STUDY MATERIAL section start

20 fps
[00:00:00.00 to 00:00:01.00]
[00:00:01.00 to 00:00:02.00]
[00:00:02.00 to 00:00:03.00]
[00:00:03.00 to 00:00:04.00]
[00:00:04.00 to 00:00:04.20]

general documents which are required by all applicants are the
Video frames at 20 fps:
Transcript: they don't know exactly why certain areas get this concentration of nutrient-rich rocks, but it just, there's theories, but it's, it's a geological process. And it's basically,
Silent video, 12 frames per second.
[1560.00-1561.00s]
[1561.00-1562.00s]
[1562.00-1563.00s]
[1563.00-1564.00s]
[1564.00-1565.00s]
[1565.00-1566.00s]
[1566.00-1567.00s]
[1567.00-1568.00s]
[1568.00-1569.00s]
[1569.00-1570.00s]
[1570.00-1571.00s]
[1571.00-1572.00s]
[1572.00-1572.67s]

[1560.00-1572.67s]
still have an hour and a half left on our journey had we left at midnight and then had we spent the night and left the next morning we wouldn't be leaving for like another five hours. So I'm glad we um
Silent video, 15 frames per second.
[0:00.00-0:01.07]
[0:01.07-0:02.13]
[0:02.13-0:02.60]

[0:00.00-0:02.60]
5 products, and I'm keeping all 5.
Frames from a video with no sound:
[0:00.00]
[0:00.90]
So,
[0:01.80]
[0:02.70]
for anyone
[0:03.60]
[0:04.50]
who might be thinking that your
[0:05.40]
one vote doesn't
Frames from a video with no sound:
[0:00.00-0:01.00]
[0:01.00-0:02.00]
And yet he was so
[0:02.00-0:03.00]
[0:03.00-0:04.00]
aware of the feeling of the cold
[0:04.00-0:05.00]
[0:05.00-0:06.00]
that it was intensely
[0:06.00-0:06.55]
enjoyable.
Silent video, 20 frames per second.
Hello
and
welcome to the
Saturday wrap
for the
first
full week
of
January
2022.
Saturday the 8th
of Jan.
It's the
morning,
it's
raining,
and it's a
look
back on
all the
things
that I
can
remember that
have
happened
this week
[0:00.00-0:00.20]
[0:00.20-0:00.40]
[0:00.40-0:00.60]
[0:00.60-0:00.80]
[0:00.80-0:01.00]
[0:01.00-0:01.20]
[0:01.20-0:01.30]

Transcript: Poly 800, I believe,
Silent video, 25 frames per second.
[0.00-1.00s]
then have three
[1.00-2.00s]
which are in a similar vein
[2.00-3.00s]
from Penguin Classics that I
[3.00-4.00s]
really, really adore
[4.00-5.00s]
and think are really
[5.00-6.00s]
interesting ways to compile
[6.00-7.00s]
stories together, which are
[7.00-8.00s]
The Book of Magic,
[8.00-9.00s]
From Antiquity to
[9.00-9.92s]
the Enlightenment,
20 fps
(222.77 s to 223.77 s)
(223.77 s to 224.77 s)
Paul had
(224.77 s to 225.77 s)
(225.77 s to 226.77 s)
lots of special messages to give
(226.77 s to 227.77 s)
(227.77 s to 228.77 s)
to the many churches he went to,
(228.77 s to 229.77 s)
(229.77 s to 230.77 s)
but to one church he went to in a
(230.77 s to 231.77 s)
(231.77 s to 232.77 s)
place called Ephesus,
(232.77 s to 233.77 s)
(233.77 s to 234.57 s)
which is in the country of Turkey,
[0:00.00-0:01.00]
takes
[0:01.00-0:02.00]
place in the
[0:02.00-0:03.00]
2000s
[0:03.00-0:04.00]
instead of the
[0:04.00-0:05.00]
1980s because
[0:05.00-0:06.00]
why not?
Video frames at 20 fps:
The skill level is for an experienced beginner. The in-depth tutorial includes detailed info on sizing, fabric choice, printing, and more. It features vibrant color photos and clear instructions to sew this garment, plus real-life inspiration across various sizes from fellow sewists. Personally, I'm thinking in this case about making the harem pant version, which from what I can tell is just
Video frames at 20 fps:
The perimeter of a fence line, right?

STUDY MATERIAL section end

● DIRECTIONS FOR THIS TASK: Please write the data above out again, exactly the same.

● WORKED SOLUTION:
20 fps
[00:00:00.00 to 00:00:01.00]
[00:00:01.00 to 00:00:02.00]
[00:00:02.00 to 00:00:03.00]
[00:00:03.00 to 00:00:04.00]
[00:00:04.00 to 00:00:04.20]

general documents which are required by all applicants are the
Video frames at 20 fps:
Transcript: they don't know exactly why certain areas get this concentration of nutrient-rich rocks, but it just, there's theories, but it's, it's a geological process. And it's basically,
Silent video, 12 frames per second.
[1560.00-1561.00s]
[1561.00-1562.00s]
[1562.00-1563.00s]
[1563.00-1564.00s]
[1564.00-1565.00s]
[1565.00-1566.00s]
[1566.00-1567.00s]
[1567.00-1568.00s]
[1568.00-1569.00s]
[1569.00-1570.00s]
[1570.00-1571.00s]
[1571.00-1572.00s]
[1572.00-1572.67s]

[1560.00-1572.67s]
still have an hour and a half left on our journey had we left at midnight and then had we spent the night and left the next morning we wouldn't be leaving for like another five hours. So I'm glad we um
Silent video, 15 frames per second.
[0:00.00-0:01.07]
[0:01.07-0:02.13]
[0:02.13-0:02.60]

[0:00.00-0:02.60]
5 products, and I'm keeping all 5.
Frames from a video with no sound:
[0:00.00]
[0:00.90]
So,
[0:01.80]
[0:02.70]
for anyone
[0:03.60]
[0:04.50]
who might be thinking that your
[0:05.40]
one vote doesn't
Frames from a video with no sound:
[0:00.00-0:01.00]
[0:01.00-0:02.00]
And yet he was so
[0:02.00-0:03.00]
[0:03.00-0:04.00]
aware of the feeling of the cold
[0:04.00-0:05.00]
[0:05.00-0:06.00]
that it was intensely
[0:06.00-0:06.55]
enjoyable.
Silent video, 20 frames per second.
Hello
and
welcome to the
Saturday wrap
for the
first
full week
of
January
2022.
Saturday the 8th
of Jan.
It's the
morning,
it's
raining,
and it's a
look
back on
all the
things
that I
can
remember that
have
happened
this week
[0:00.00-0:00.20]
[0:00.20-0:00.40]
[0:00.40-0:00.60]
[0:00.60-0:00.80]
[0:00.80-0:01.00]
[0:01.00-0:01.20]
[0:01.20-0:01.30]

Transcript: Poly 800, I believe,
Silent video, 25 frames per second.
[0.00-1.00s]
then have three
[1.00-2.00s]
which are in a similar vein
[2.00-3.00s]
from Penguin Classics that I
[3.00-4.00s]
really, really adore
[4.00-5.00s]
and think are really
[5.00-6.00s]
interesting ways to compile
[6.00-7.00s]
stories together, which are
[7.00-8.00s]
The Book of Magic,
[8.00-9.00s]
From Antiquity to
[9.00-9.92s]
the Enlightenment,
20 fps
(222.77 s to 223.77 s)
(223.77 s to 224.77 s)
Paul had
(224.77 s to 225.77 s)
(225.77 s to 226.77 s)
lots of special messages to give
(226.77 s to 227.77 s)
(227.77 s to 228.77 s)
to the many churches he went to,
(228.77 s to 229.77 s)
(229.77 s to 230.77 s)
but to one church he went to in a
(230.77 s to 231.77 s)
(231.77 s to 232.77 s)
place called Ephesus,
(232.77 s to 233.77 s)
(233.77 s to 234.57 s)
which is in the country of Turkey,
[0:00.00-0:01.00]
takes
[0:01.00-0:02.00]
place in the
[0:02.00-0:03.00]
2000s
[0:03.00-0:04.00]
instead of the
[0:04.00-0:05.00]
1980s because
[0:05.00-0:06.00]
why not?
Video frames at 20 fps:
The skill level is for an experienced beginner. The in-depth tutorial includes detailed info on sizing, fabric choice, printing, and more. It features vibrant color photos and clear instructions to sew this garment, plus real-life inspiration across various sizes from fellow sewists. Personally, I'm thinking in this case about making the harem pant version, which from what I can tell is just
Video frames at 20 fps:
The perimeter of a fence line, right?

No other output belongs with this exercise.